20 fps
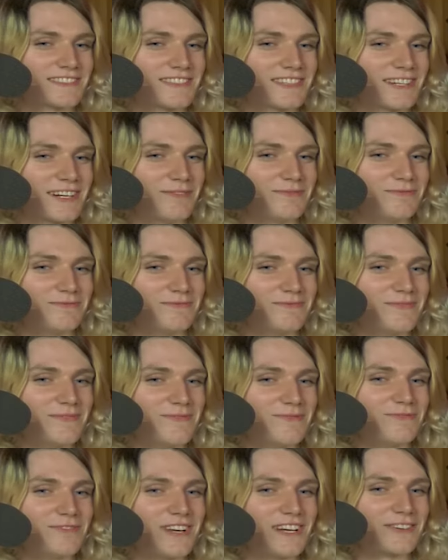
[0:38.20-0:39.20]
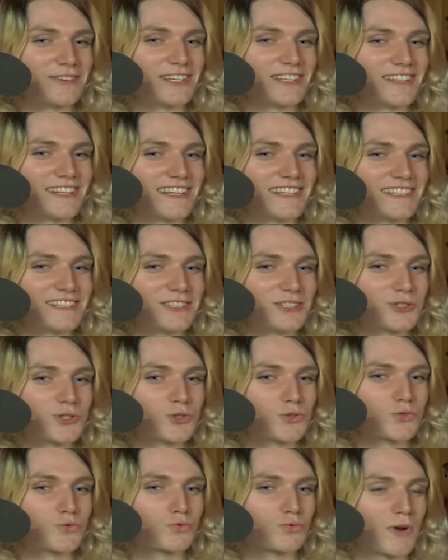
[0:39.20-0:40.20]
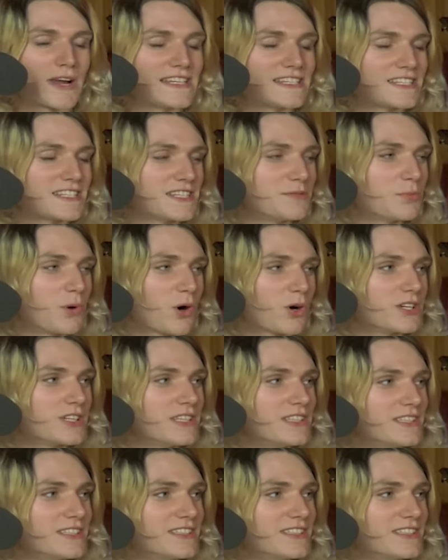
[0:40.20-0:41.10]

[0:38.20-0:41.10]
a very like crazy party.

━━━━━━━━━━━━━━━━━━━━━━━━━━━━━━

* _EXERCISE OBJECTIVE_
The entries should be reproduced word for word, pictures omitted.

* _REPLY_
20 fps
[0:38.20-0:39.20]
[0:39.20-0:40.20]
[0:40.20-0:41.10]

[0:38.20-0:41.10]
a very like crazy party.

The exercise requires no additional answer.